Diante desse cenário, vale salientar que o medo de sofrer algum tipo de repressão futura silencia muitas vítimas. Acerca disso, a Constituição Federal de 1988 garante a segurança e tipifica como crimes, por exemplo, a ameaça, a invasão ao computador ou celular e a divulgação de fotos íntimas. Entretanto, é devido ao número de casos de ameaças e receio sobre a tramitação e resultado da justiça que as pessoas ficam com medo de denunciar e, além disso, a invasão de eletrônicos com a divulgação de fotos ocorre devido a não proteção com antivirus e ocorre sem mesmo a pessoa ter ciência.

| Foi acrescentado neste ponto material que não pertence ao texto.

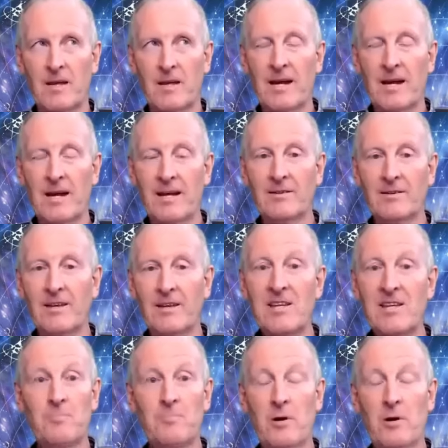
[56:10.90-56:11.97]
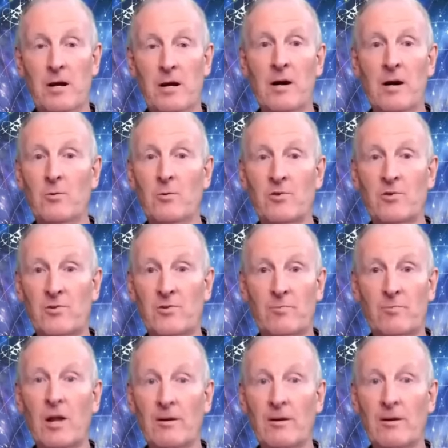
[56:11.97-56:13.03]
And at this point, I was
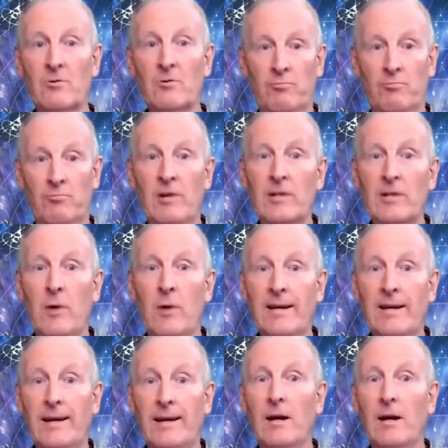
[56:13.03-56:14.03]
like really quaking.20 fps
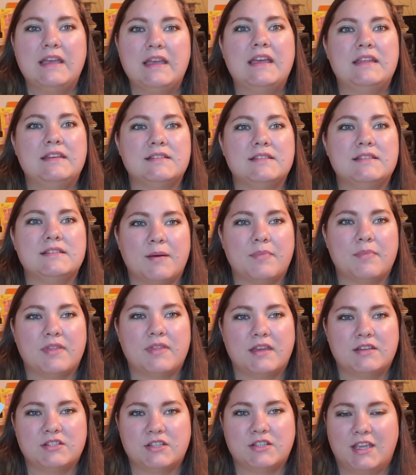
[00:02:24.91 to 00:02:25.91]
in-depth
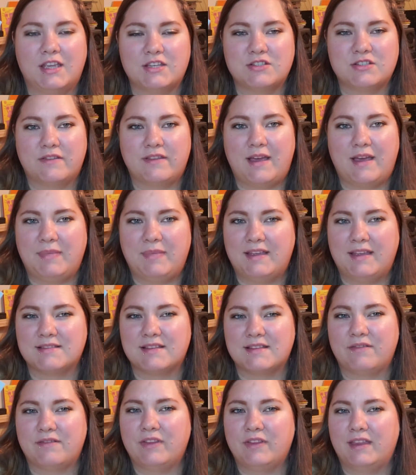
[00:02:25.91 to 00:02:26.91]
education on that because
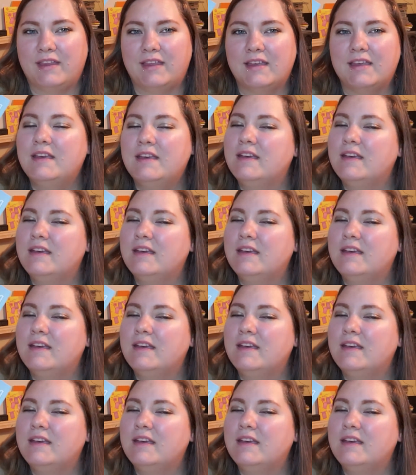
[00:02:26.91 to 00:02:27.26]
I feel like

Logo, é preciso que medidas sejam tomadas para que as vítimas denunciem os crimes.
Além disso, o silenciamento midiático com campanhas publicitárias que apurem a sensibilidade das pessoas sobre o problema ainda ocorre. Conforme o pensador Kant, o homem é resultado da educação que teve e, se não a conscientização sobre os seus direitos, sobretudo com publicidade e ensino, o problema se perpetua de forma banal. Nesse sentido, mais vítimas não denunciam, a medida que a mídia e o ensino se fazem pouco presentes.
Torna-se evidente, portanto, a necessidade de superar os desafios acerca do vazamento de fotos íntimas. Para isso, o Ministério da Cultura, no exercício de seu papel social, deve difundir por meio de campanhas publicitárias na televisão e plataformas como o “Youtube” que apurem a sensibilidade das vítimas a fim de que essas se conscientizem e denunciem os crimes. Paralelamente, cabe à escolas, por meio de debates e ensino que incentivem as denúncias e conscientizem os jovens sobre seus direitos e deveres, visando uma geração de adultos críticos, que sejam respeitosos e conscientes de seus direitos e deveres. Talvez assim o Brasil possa punir de forma eficiente o vazamento de fotos íntimas itens tecnológicos.